The vars.tf file is not that interesting, so let’s focus on what we have in the fetch/main.tf file:
It is a bunch of stuff here. Let’s go one by one:
Declaration of the lambda resource: configuration of where to get the code for the lambda, parameters, and the environment variables. Notice how we referred to the variables we declared previously here. So, whenever, Terraform is run we can provide secrets and they will be put into lambda. Convenient, I like it a lot, especially in conjunction with GitHub Actions (we will see it later). There is also a tag added for the lambda (and for other resources) — it is just a good practice to have them.
Then we have a resource for the S3 bucket. The only interesting thing here is that we need to be able to shutdown the deployment, so we want to delete all the resources. To delete a non-empty bucket we need to set the force_destroy flag, otherwise, it won’t get destroyed if there are files in there. Let’s have it so that when we take the deployment down we don’t need to care about the files in that bucket.
Finally, we have an IAM role, policy, policy document, and policy document attachment resources. The goal here is to provide permissions to the lambda to work with that S3 bucket we created. The given permissions also enable logging (logs:PutLogEvent) — we want to log from the lambda, it is fine, no big deal.
You probably noticed that the permissions here are a little bit to open (s3:*, logs:*). This is just to simplify things, in the real world, we would be much more restrictive.
That’s it for the Terraform. You can try to run it locally by installing the CLI and then doing terraform init and terraform apply to see the deployment in action from your computer.
Our goal though is not to do it manually, so more GitHub Actions, more automation! Check out the deploy.yml file in /.github/workflows folder of the project:
This flow will be triggered on a push to the master branch (also notice that we changed the just-tests to not run on master push). The first job verify is the same as in just-tests — just verifying tests are okay and that the project is buildable.
The deploy job takes the setup-terraform action to install the Terraform for the job and runs terraform init providing the environment variables required for the deployment. Two important things here:
- The secrets are taken from the GitHub Secrets which is a secrets store in your repository. You can find it in GitHub UI.

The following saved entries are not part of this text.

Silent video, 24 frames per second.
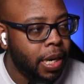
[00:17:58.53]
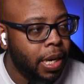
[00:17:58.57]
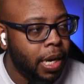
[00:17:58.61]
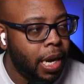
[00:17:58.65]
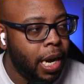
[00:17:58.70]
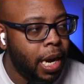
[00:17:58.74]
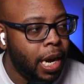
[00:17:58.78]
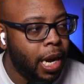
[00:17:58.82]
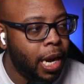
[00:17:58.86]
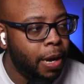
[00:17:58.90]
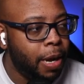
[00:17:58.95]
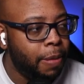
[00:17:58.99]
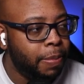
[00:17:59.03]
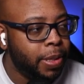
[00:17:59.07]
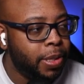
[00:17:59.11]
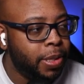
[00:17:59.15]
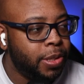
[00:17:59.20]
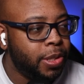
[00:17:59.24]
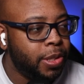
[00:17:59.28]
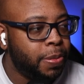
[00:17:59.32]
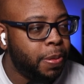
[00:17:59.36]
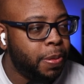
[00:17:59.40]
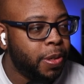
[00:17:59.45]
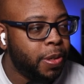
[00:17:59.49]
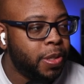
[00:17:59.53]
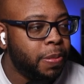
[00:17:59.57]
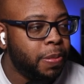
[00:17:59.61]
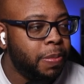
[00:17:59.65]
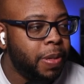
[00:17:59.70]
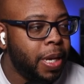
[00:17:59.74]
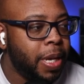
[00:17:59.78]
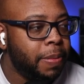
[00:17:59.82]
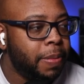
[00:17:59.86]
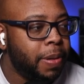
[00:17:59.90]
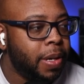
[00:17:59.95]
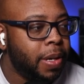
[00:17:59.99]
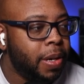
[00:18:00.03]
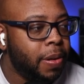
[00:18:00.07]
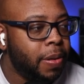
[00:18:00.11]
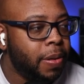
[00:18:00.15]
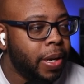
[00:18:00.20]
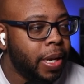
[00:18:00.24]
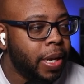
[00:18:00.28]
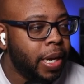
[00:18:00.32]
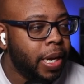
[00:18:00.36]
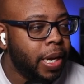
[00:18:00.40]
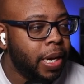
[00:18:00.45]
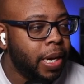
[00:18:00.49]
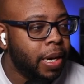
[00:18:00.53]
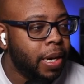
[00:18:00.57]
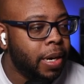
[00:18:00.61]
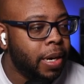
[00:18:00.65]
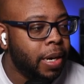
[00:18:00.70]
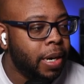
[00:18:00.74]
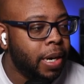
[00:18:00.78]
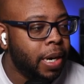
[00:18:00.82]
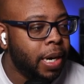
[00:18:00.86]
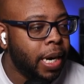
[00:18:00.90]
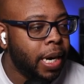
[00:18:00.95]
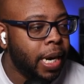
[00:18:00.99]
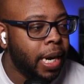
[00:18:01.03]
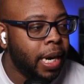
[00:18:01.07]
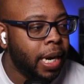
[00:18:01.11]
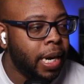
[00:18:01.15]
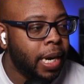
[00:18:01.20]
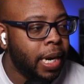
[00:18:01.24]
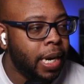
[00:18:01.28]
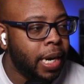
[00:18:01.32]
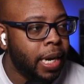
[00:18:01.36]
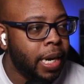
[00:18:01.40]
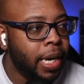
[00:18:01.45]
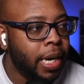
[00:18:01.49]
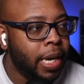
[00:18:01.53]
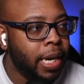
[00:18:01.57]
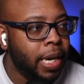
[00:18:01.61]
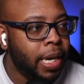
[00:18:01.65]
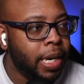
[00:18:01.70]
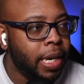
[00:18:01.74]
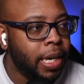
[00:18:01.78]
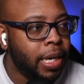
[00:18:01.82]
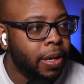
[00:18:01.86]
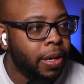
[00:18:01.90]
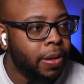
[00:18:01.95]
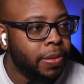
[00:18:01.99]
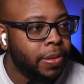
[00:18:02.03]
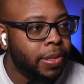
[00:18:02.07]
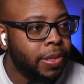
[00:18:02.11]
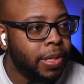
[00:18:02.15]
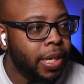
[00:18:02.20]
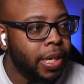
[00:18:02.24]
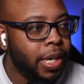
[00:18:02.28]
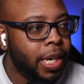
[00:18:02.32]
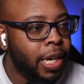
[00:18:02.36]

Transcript: But you're supposed to be able to go in here and go to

- The weird TF_VAR_ prefix is required for all the variables we want to pass to Terraform.
Then, once Terraform is initialized we simply run make deploy that essentially executes terraform apply -auto-approve. The -auto-approve flag is used to not to require user prompt (how would anyone confirm the action when it is run by the build server) on deployment.
Now, whenever we push anything to master we will re-deploy the resources into Terraform! This is neat, it adds some implications, like not too many pushes to master, but still neat.
We have done a lot of work, we improved the project non-functionally. Check it out in GitHub. The question is though — when are we finally going to have something for the user? All of these CI/CDs are cool, but except being proud of putting your code into the Arctic vault — it is useless. Only if the project is used, then we are talking. Let’s focus on that part in the next chapter, see you then!